AIM OF THE EXERCISE>
Should any entry include an image, skip the image and copy the entry exactly.

——

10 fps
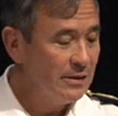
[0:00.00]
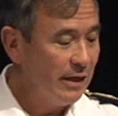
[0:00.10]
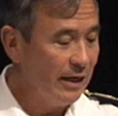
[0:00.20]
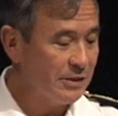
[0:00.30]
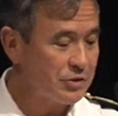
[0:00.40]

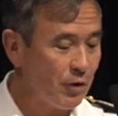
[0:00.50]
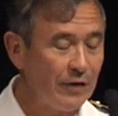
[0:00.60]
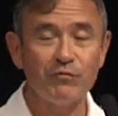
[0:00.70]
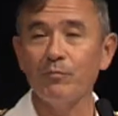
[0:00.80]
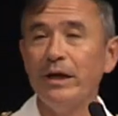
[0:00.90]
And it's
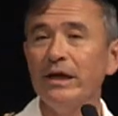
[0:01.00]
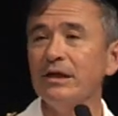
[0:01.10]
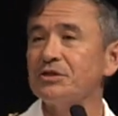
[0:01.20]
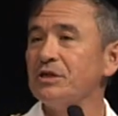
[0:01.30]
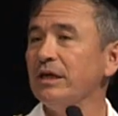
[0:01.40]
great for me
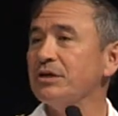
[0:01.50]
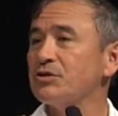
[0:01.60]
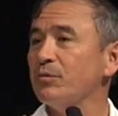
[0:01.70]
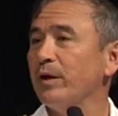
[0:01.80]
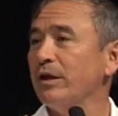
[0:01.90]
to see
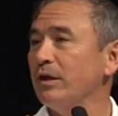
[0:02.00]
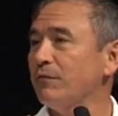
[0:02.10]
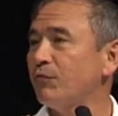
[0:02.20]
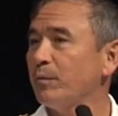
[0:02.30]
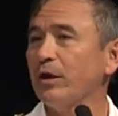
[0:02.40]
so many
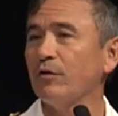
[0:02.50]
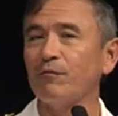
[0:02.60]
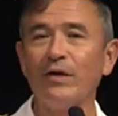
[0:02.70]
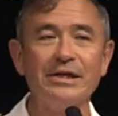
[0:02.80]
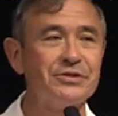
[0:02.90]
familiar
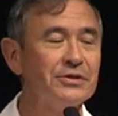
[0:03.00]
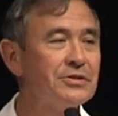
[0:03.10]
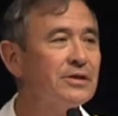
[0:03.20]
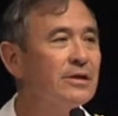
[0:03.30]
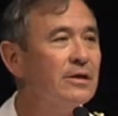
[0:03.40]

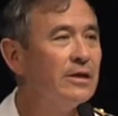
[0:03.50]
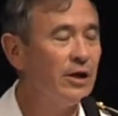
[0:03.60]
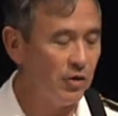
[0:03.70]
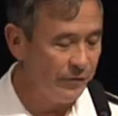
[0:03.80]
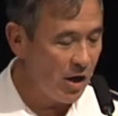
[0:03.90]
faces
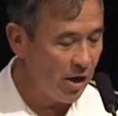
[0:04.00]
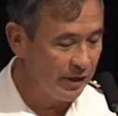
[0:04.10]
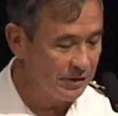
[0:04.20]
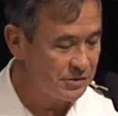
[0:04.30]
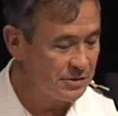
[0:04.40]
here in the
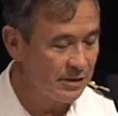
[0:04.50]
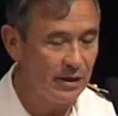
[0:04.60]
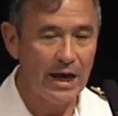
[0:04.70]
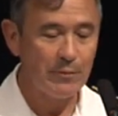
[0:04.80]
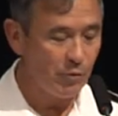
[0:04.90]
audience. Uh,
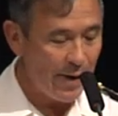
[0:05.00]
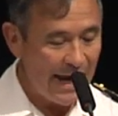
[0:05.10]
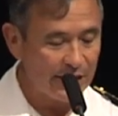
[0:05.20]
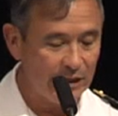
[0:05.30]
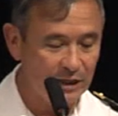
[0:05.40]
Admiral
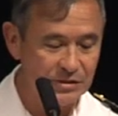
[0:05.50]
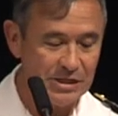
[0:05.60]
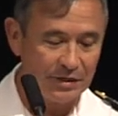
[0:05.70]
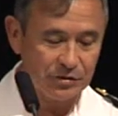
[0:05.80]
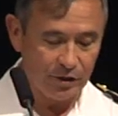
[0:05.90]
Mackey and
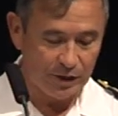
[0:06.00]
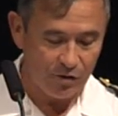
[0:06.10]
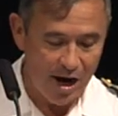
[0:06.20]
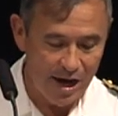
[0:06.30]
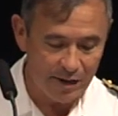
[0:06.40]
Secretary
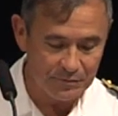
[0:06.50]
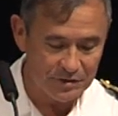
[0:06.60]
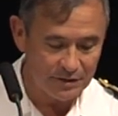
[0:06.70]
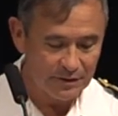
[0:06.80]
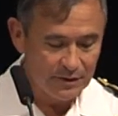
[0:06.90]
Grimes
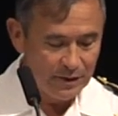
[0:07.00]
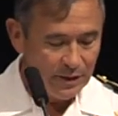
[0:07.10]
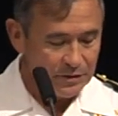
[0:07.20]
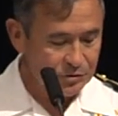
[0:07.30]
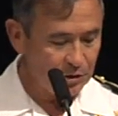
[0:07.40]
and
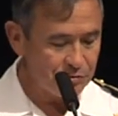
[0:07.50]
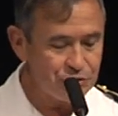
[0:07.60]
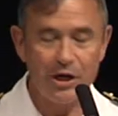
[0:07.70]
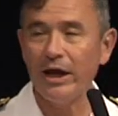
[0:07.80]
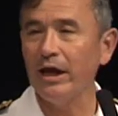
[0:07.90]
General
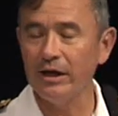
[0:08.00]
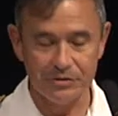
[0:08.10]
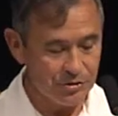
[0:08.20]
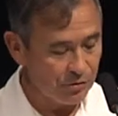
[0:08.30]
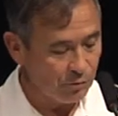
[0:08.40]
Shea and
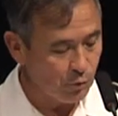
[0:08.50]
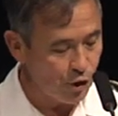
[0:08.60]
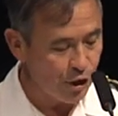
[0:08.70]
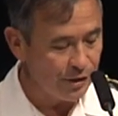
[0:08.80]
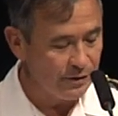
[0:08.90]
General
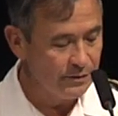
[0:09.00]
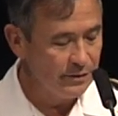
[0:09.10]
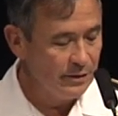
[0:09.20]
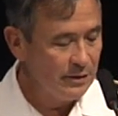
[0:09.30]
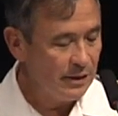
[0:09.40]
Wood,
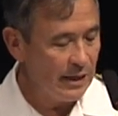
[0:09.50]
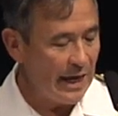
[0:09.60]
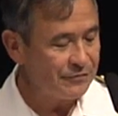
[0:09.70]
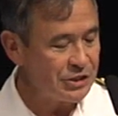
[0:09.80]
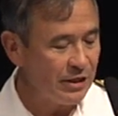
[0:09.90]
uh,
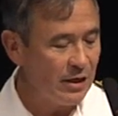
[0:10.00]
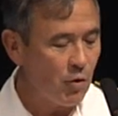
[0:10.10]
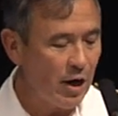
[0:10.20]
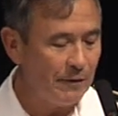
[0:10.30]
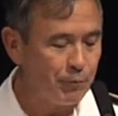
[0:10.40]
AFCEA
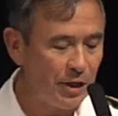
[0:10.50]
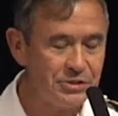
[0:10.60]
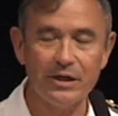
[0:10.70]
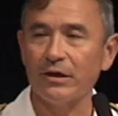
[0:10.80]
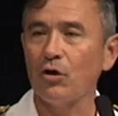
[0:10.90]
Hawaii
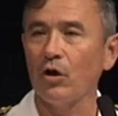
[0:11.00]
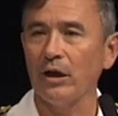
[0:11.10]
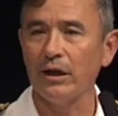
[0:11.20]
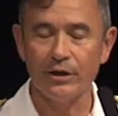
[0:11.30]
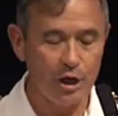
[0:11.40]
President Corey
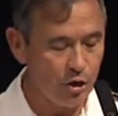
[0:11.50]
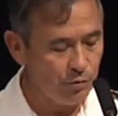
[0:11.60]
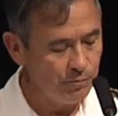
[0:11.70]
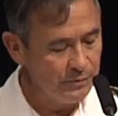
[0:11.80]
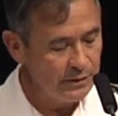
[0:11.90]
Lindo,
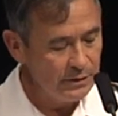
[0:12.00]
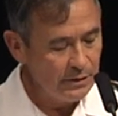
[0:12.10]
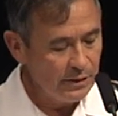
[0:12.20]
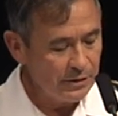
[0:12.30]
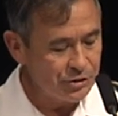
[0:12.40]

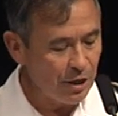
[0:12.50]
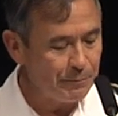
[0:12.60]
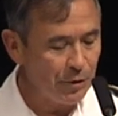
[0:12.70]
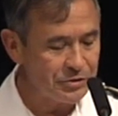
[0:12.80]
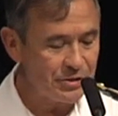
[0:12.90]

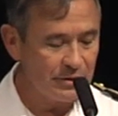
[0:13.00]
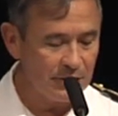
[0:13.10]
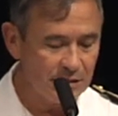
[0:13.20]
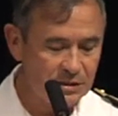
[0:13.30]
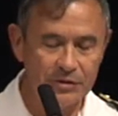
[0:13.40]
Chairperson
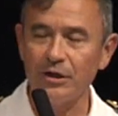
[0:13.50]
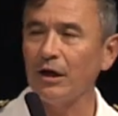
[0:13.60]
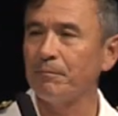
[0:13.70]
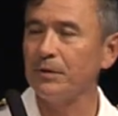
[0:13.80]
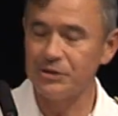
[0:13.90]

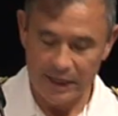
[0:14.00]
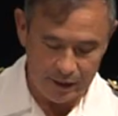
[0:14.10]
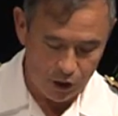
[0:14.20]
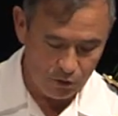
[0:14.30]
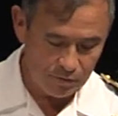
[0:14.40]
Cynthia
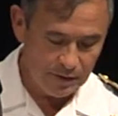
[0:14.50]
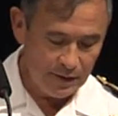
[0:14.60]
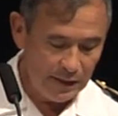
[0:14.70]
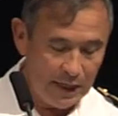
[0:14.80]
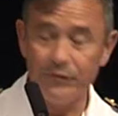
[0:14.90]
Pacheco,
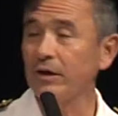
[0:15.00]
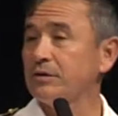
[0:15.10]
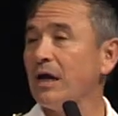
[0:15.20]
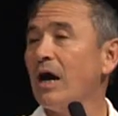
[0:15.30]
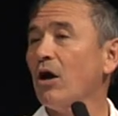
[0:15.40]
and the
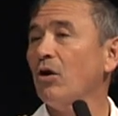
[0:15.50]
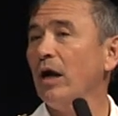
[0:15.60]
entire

——

EXERCISE RESPONSE>
10 fps
[0:00.00]
[0:00.10]
[0:00.20]
[0:00.30]
[0:00.40]

[0:00.50]
[0:00.60]
[0:00.70]
[0:00.80]
[0:00.90]
And it's
[0:01.00]
[0:01.10]
[0:01.20]
[0:01.30]
[0:01.40]
great for me
[0:01.50]
[0:01.60]
[0:01.70]
[0:01.80]
[0:01.90]
to see
[0:02.00]
[0:02.10]
[0:02.20]
[0:02.30]
[0:02.40]
so many
[0:02.50]
[0:02.60]
[0:02.70]
[0:02.80]
[0:02.90]
familiar
[0:03.00]
[0:03.10]
[0:03.20]
[0:03.30]
[0:03.40]

[0:03.50]
[0:03.60]
[0:03.70]
[0:03.80]
[0:03.90]
faces
[0:04.00]
[0:04.10]
[0:04.20]
[0:04.30]
[0:04.40]
here in the
[0:04.50]
[0:04.60]
[0:04.70]
[0:04.80]
[0:04.90]
audience. Uh,
[0:05.00]
[0:05.10]
[0:05.20]
[0:05.30]
[0:05.40]
Admiral
[0:05.50]
[0:05.60]
[0:05.70]
[0:05.80]
[0:05.90]
Mackey and
[0:06.00]
[0:06.10]
[0:06.20]
[0:06.30]
[0:06.40]
Secretary
[0:06.50]
[0:06.60]
[0:06.70]
[0:06.80]
[0:06.90]
Grimes
[0:07.00]
[0:07.10]
[0:07.20]
[0:07.30]
[0:07.40]
and
[0:07.50]
[0:07.60]
[0:07.70]
[0:07.80]
[0:07.90]
General
[0:08.00]
[0:08.10]
[0:08.20]
[0:08.30]
[0:08.40]
Shea and
[0:08.50]
[0:08.60]
[0:08.70]
[0:08.80]
[0:08.90]
General
[0:09.00]
[0:09.10]
[0:09.20]
[0:09.30]
[0:09.40]
Wood,
[0:09.50]
[0:09.60]
[0:09.70]
[0:09.80]
[0:09.90]
uh,
[0:10.00]
[0:10.10]
[0:10.20]
[0:10.30]
[0:10.40]
AFCEA
[0:10.50]
[0:10.60]
[0:10.70]
[0:10.80]
[0:10.90]
Hawaii
[0:11.00]
[0:11.10]
[0:11.20]
[0:11.30]
[0:11.40]
President Corey
[0:11.50]
[0:11.60]
[0:11.70]
[0:11.80]
[0:11.90]
Lindo,
[0:12.00]
[0:12.10]
[0:12.20]
[0:12.30]
[0:12.40]

[0:12.50]
[0:12.60]
[0:12.70]
[0:12.80]
[0:12.90]

[0:13.00]
[0:13.10]
[0:13.20]
[0:13.30]
[0:13.40]
Chairperson
[0:13.50]
[0:13.60]
[0:13.70]
[0:13.80]
[0:13.90]

[0:14.00]
[0:14.10]
[0:14.20]
[0:14.30]
[0:14.40]
Cynthia
[0:14.50]
[0:14.60]
[0:14.70]
[0:14.80]
[0:14.90]
Pacheco,
[0:15.00]
[0:15.10]
[0:15.20]
[0:15.30]
[0:15.40]
and the
[0:15.50]
[0:15.60]
entire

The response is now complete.